Limitations & Future Work

  • Dependency on Warm-up and Validation Selection: BOA runs after SAM warm-up and requires a validation set to pick the best model along the trajectory. The paper admits that standard validation sets can be misleading, necessitating a test-domain validation set, which might be scrutinized under strict DG evaluation protocols.
  • Hyperparameter Overhead: Parameters such as step size \(h\), number of reflections, Krylov dimension \(K\), and loss increment \(\Delta\ell\) require grid searching; the cost of tuning for new tasks is not fully discussed.
  • Theoretical Gap: Krylov alignment is currently a strong empirical observation.
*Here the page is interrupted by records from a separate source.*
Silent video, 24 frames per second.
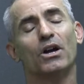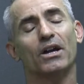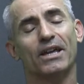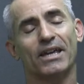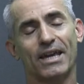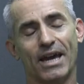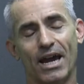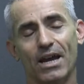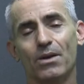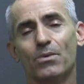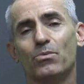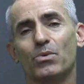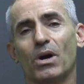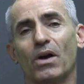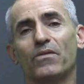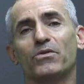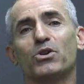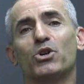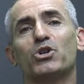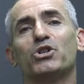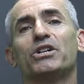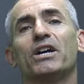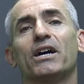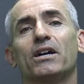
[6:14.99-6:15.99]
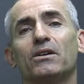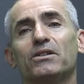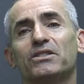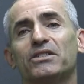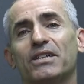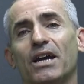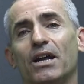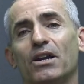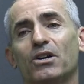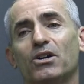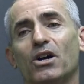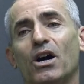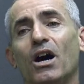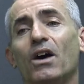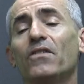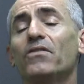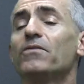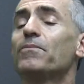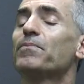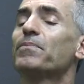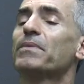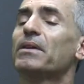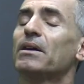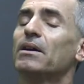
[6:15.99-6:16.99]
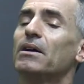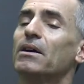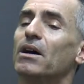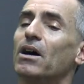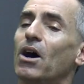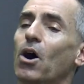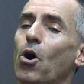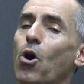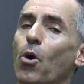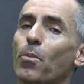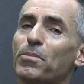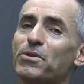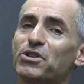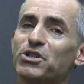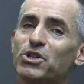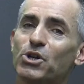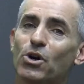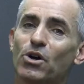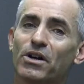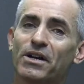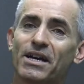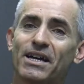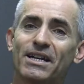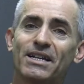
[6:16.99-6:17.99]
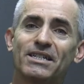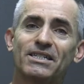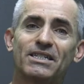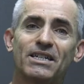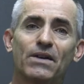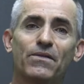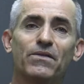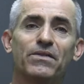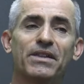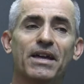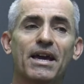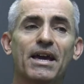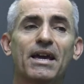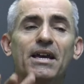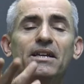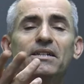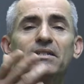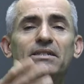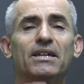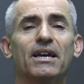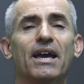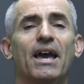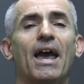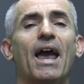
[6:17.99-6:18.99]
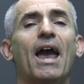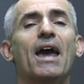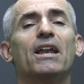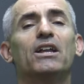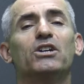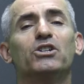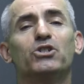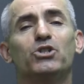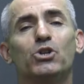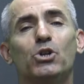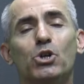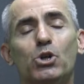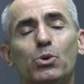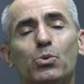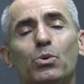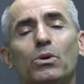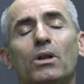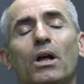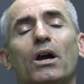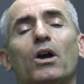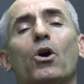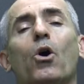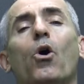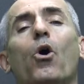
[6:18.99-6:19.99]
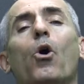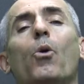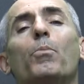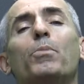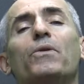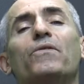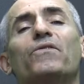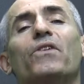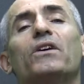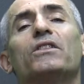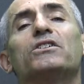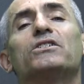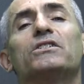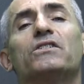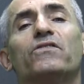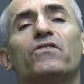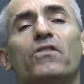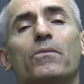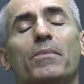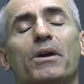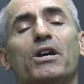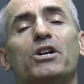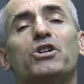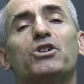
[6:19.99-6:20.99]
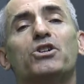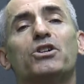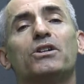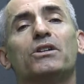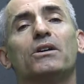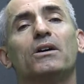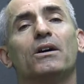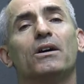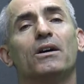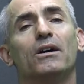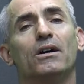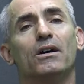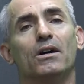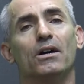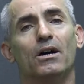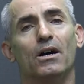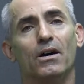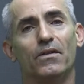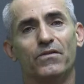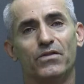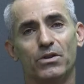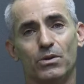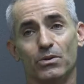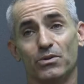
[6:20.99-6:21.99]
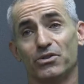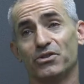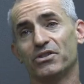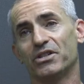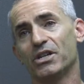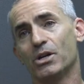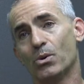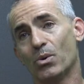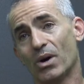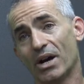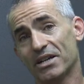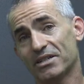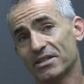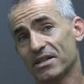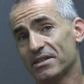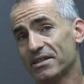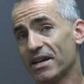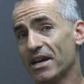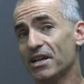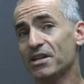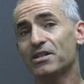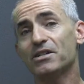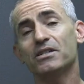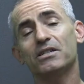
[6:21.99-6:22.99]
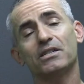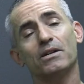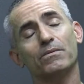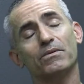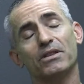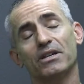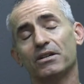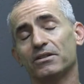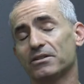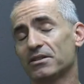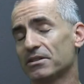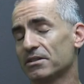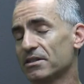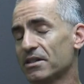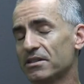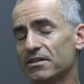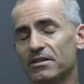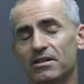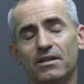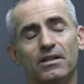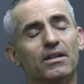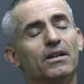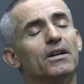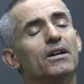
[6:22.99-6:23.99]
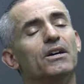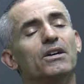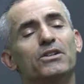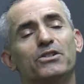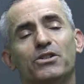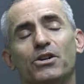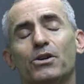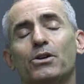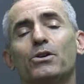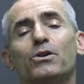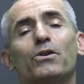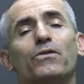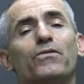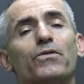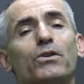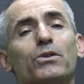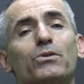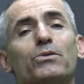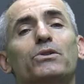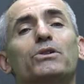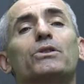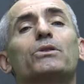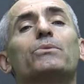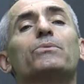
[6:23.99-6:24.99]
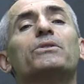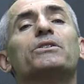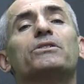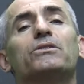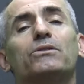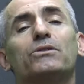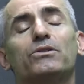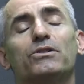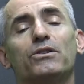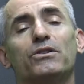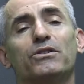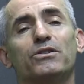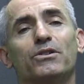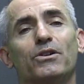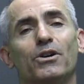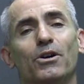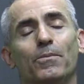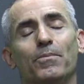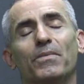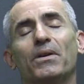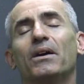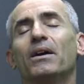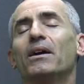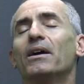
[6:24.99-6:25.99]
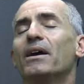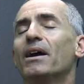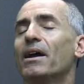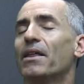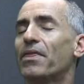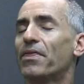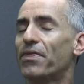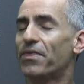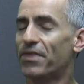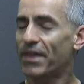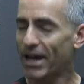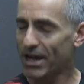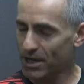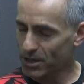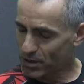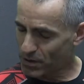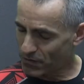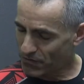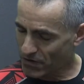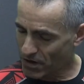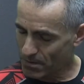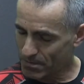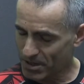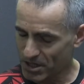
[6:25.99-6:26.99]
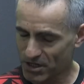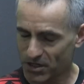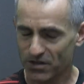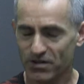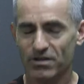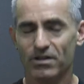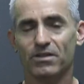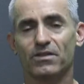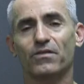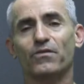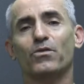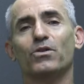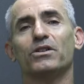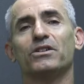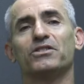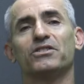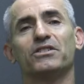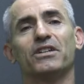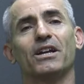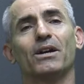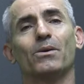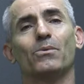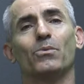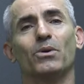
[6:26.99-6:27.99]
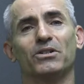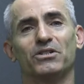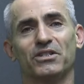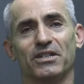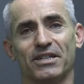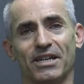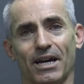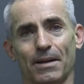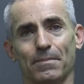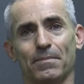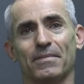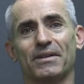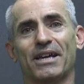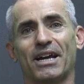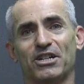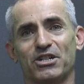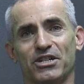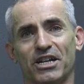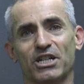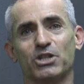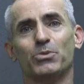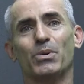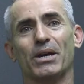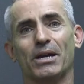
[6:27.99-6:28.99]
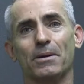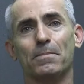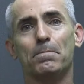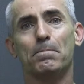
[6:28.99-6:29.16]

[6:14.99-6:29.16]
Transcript: Again, Ralph Turchiano signing off. Hope to see you all again in seven days. And as usual, I'm you find this information of use. DOI citations and everything else is listed, so you can go further into the research on your own. And thank you very much for listening once again. Catch you next week.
Why test gradients fall into training Krylov subspaces and when this alignment fails lack formal theoretical characterization.
  • Scope Limitation: Experiments are concentrated on vision DG using CLIP-ViT + VPT. Generalization to other tasks like NLP, detection/segmentation, or full fine-tuning scenarios remains to be verified.
  • Local Structure / Sharpness-Awareness: SAM, GSAM, SAGM, DISAM, and SWAD aim for flat minima; this work moves in the opposite direction, utilizing connectivity rather than sharpness for selection.
  • Mode Connectivity: Initially explored by Garipov et al. (2018) and Draxler et al. (2018), low-loss paths between minima have been used for model merging, machine unlearning, and continual learning. This is the first application to OOD/DG optimization.
  • Krylov Subspace Methods: Repurposing classical numerical linear algebra tools for high-dimensional optimization reduction suggests that the bridge between training-side second-order information and test-side gradients might be broadly applicable to transfer or adaptation problems.

Rating

  • Novelty: ⭐⭐⭐⭐⭐ First implementation of mode connectivity as a DG optimizer and the discovery of non-trivial Krylov alignment.
  • Experimental Thoroughness: ⭐⭐⭐⭐ Solid results on five DomainBed datasets with ViT backbones and extensive ablations; however, limited to CLIP-ViT+VPT.
  • Writing Quality: ⭐⭐⭐⭐ Clear billiard metaphor, well-integrated formulas and figures, and an engaging narrative.
  • Value: ⭐⭐⭐⭐ Provides a new tool beyond "finding flat minima," with the Krylov "free lunch" offering significant inspiration for the transfer learning community.